Isolated cerebellar tuberculoma mimicking a malignant posterior cranial fossa tumor in a healthy child: A rare case report from Tanzania

INTRODUCTION: Tuberculosis (TB) is one of the leading causes of mortality and morbidity in the world, especially in developing countries that account for 98 % deaths among TB cases. Although TB is primarily a disease of the lungs, extrapulmonary manifestations have been reported. Although CNS tuberculoma mostly affects immunocompromised people, it also affects healthy people at extremes of age. Imaging of intracranial tuberculoma may look like neurocysticercosis, and other ring-enhancing lesions hence imposing a diagnosis dilemma. CASE PRESENTATION: A 13-year-old female presented with headache, convulsions, blurry vision, and gait disturbance for six months. Brain imaging showed a left cerebellar lesion with obstructive hydrocephalus. She underwent ventriculoperitoneal shunting on admission, then sub-occipital craniotomy with tumor resection one week later. Histology confirmed a diagnosis of tuberculoma. She was given anti-tuberculosis medications and she was discharged home healthy without any of the symptoms she had on admission. DISCUSSION: Although only about 1 % of active tuberculosis cases presents as CNS TB, 5–10 % of intracranial space-occupying lesions in developing countries are tuberculomas. Provisional diagnosis of tuberculoma can be made through clinical history, examination, and neuroimaging.

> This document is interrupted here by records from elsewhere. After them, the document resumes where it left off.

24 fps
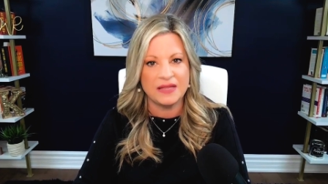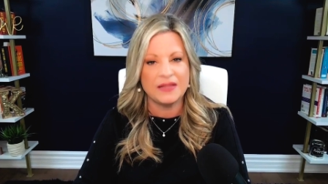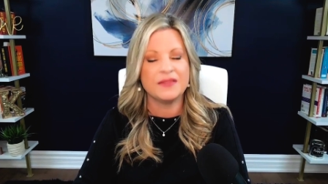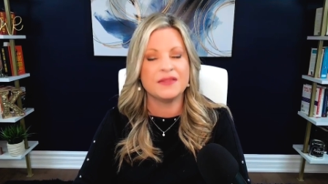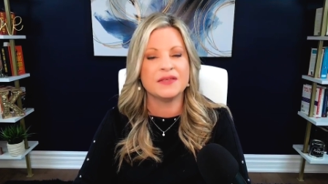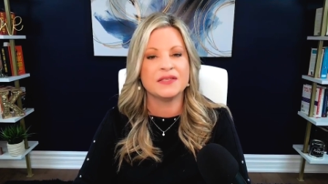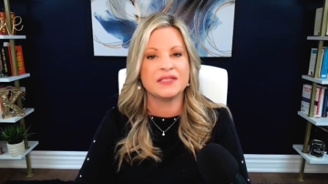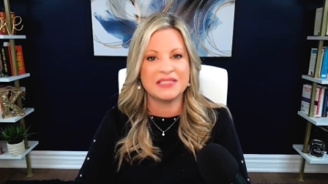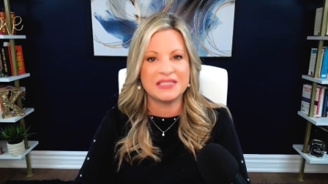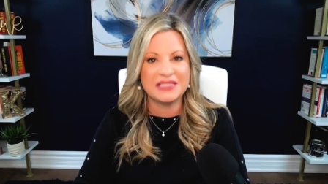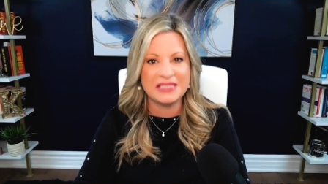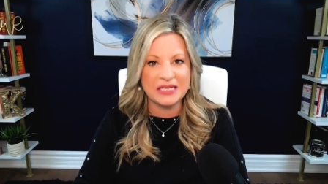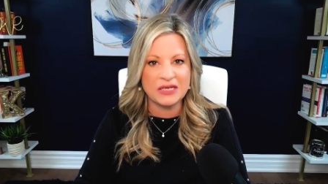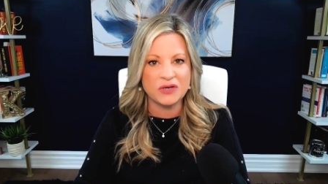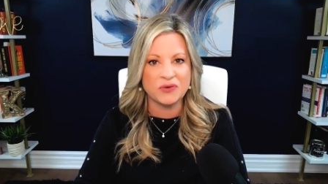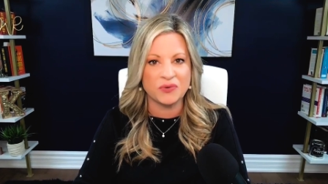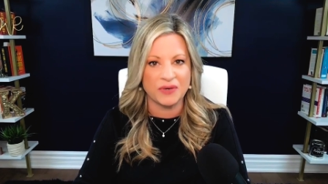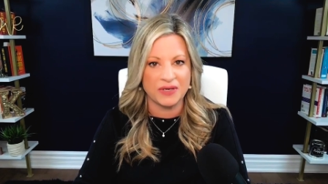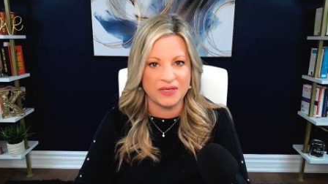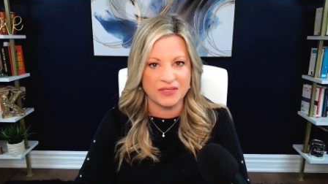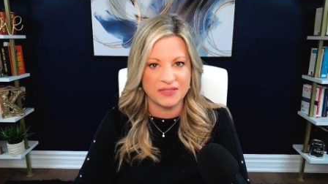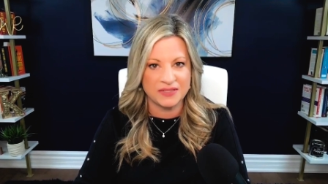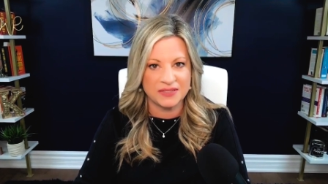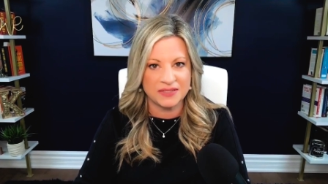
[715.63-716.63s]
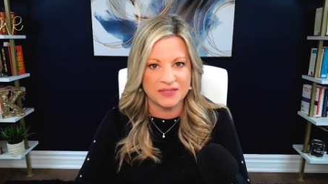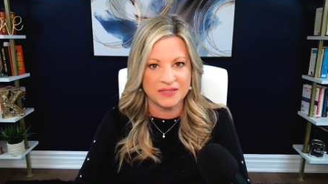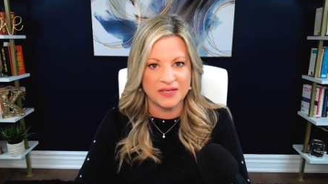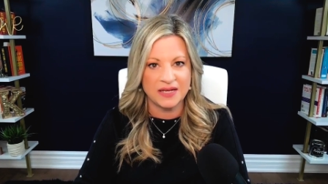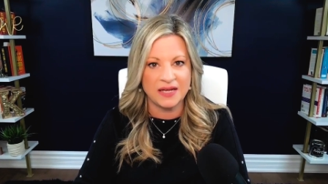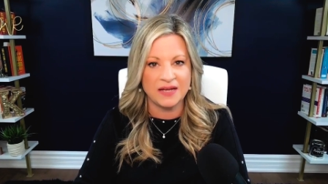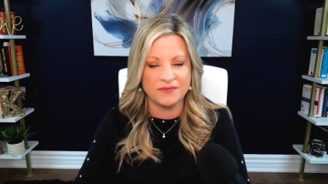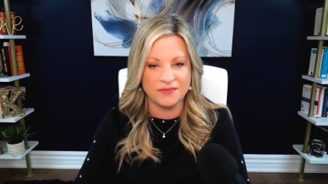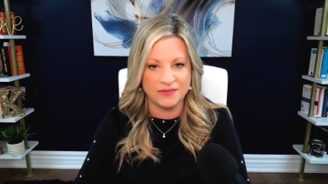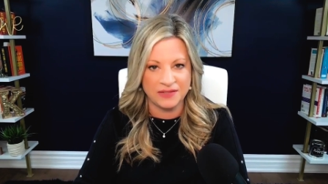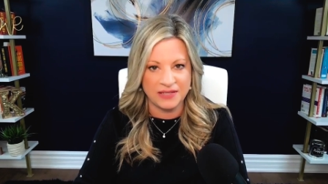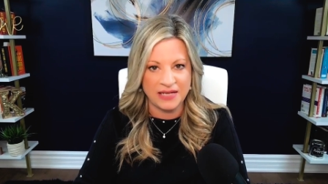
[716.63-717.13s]
the secret
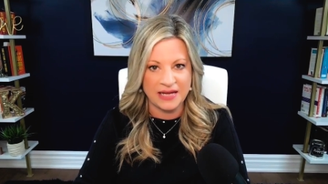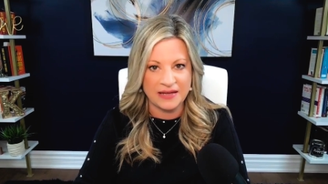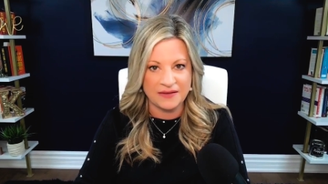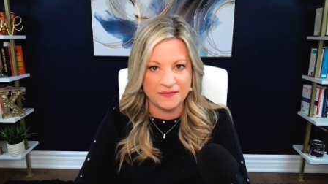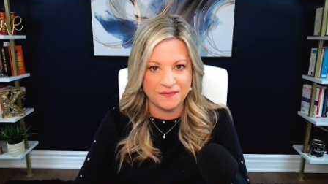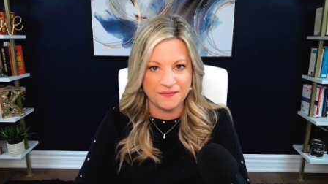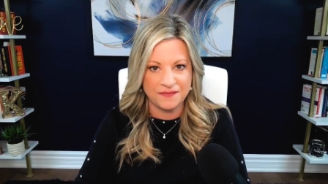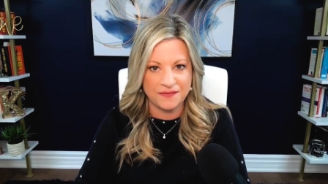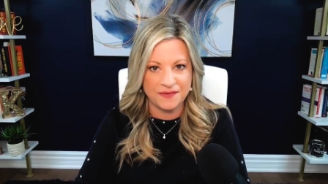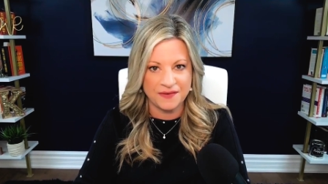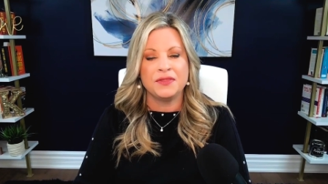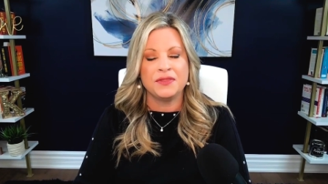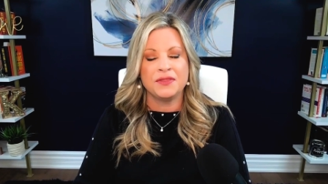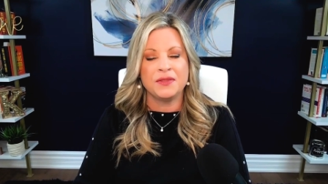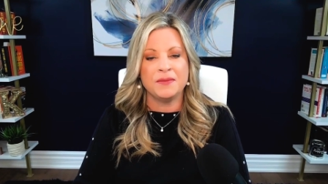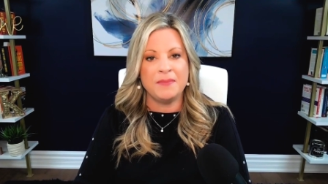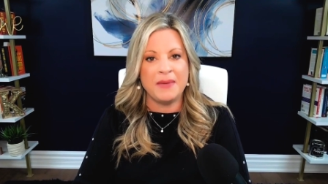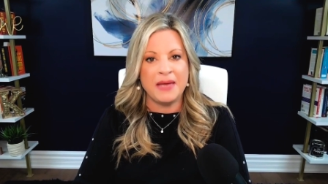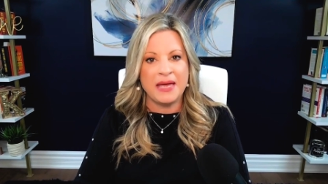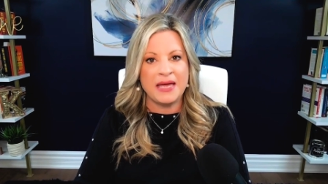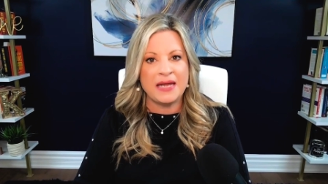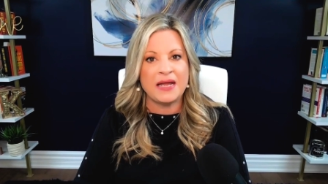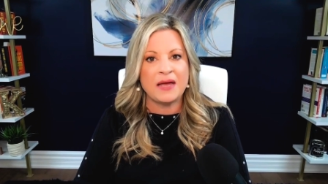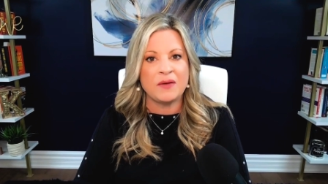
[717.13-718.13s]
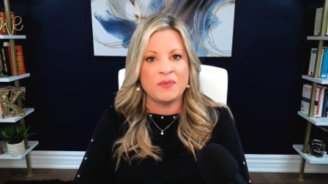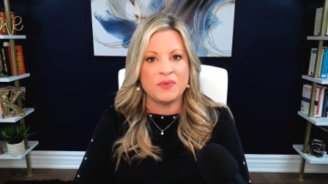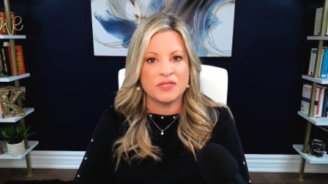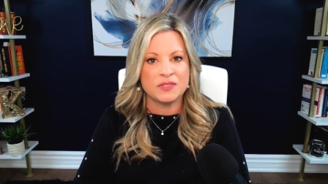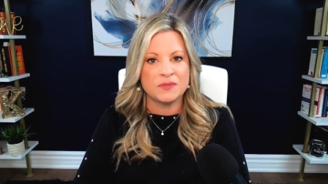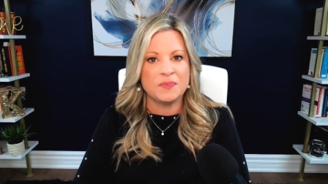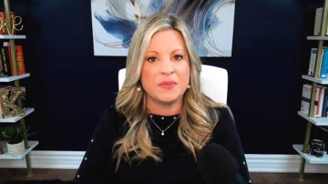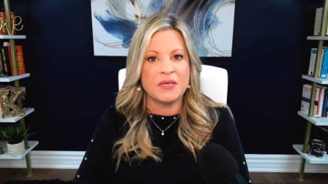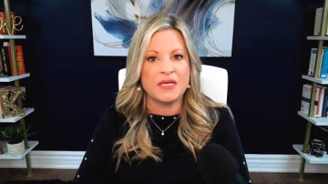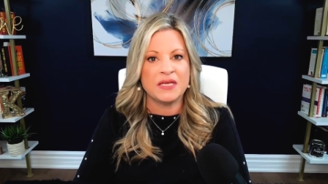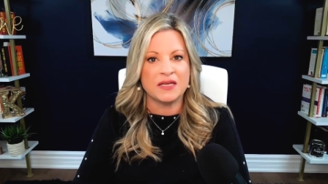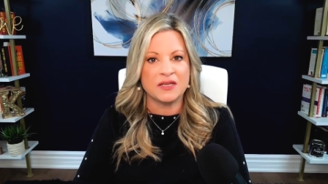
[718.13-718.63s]
of life the man i was
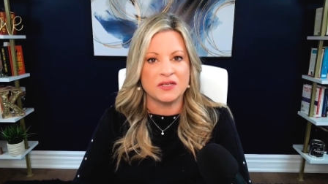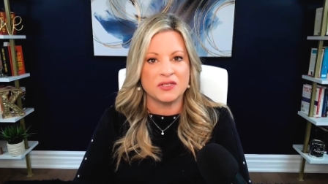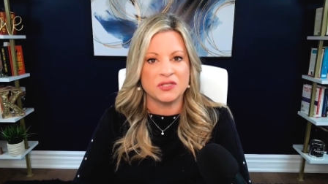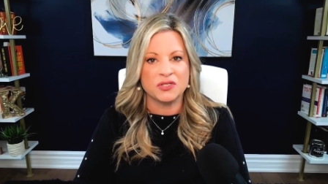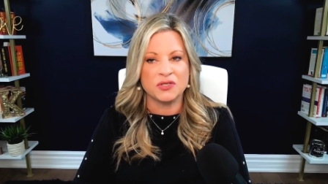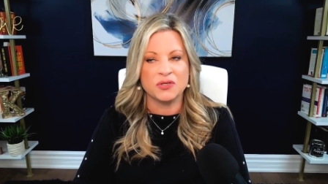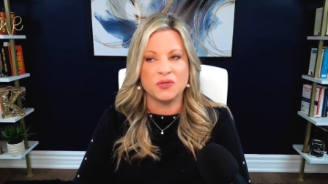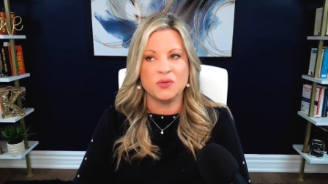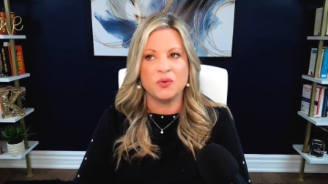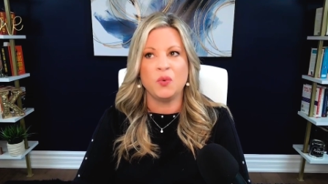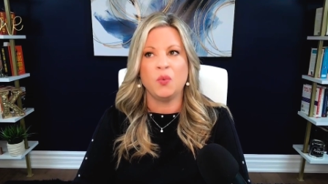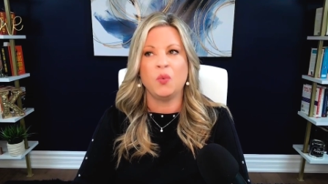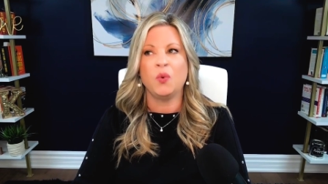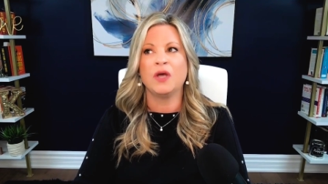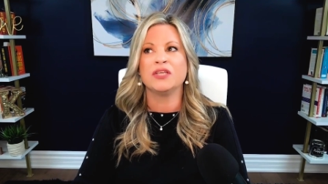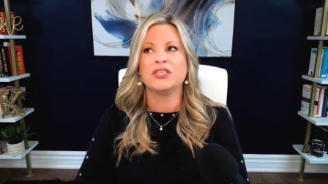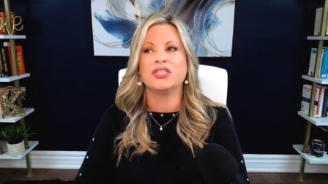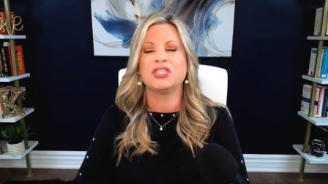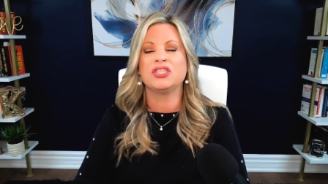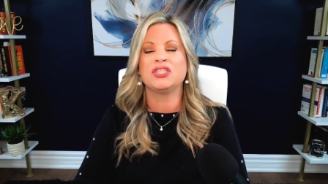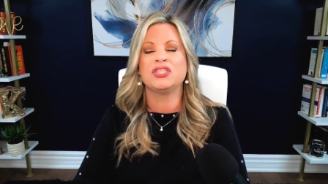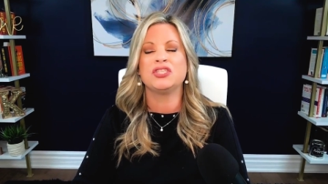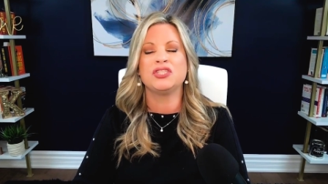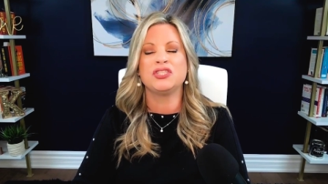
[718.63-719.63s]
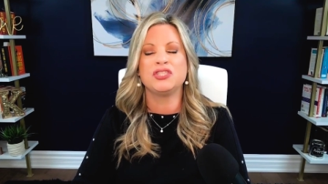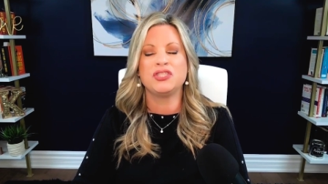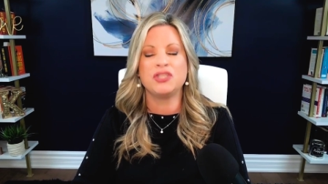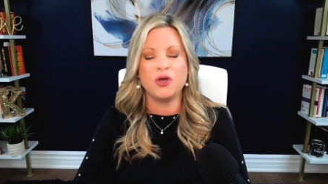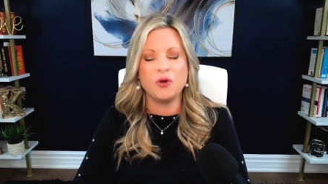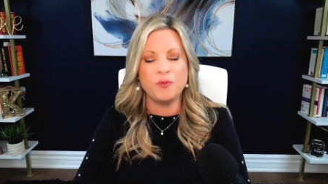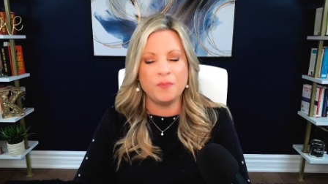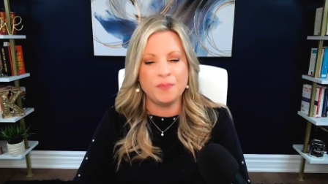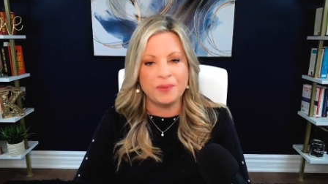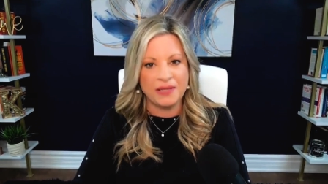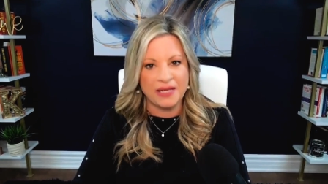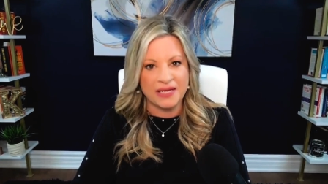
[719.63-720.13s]
speaking to was
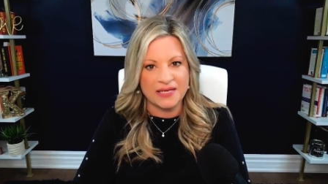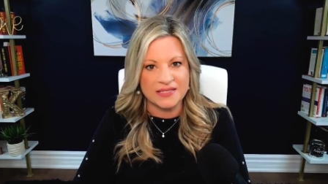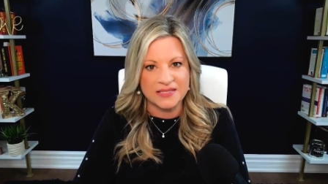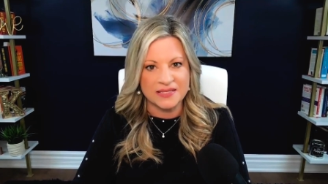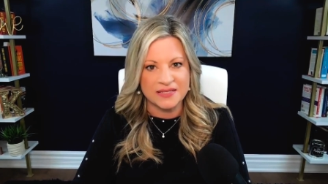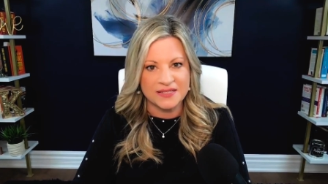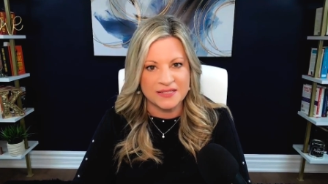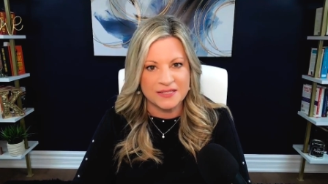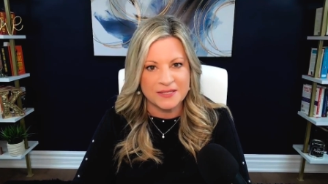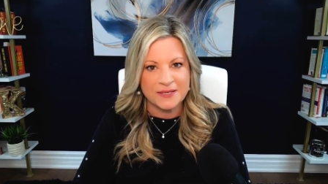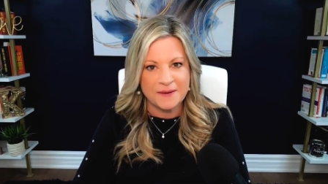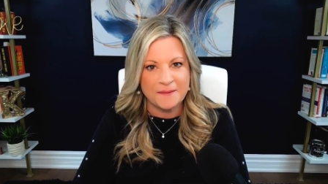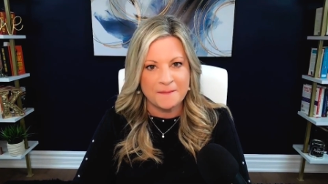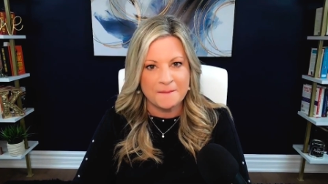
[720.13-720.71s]
so pleasant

However, it is challenging because neurocysticercosis also appears as a ring-enhancing lesion in the brain and has almost similar prevalence in low-income settings. Being immunocompetent with no history of tuberculosis or constitutional symptoms, a diagnosis of tuberculoma was only confirmed by histology. CONCLUSION: A high index of suspicion for CNS tuberculomas in TB endemic areas should be kept in patients presenting with features of intracranial space-occupying lesions regardless of the absence of risk factors.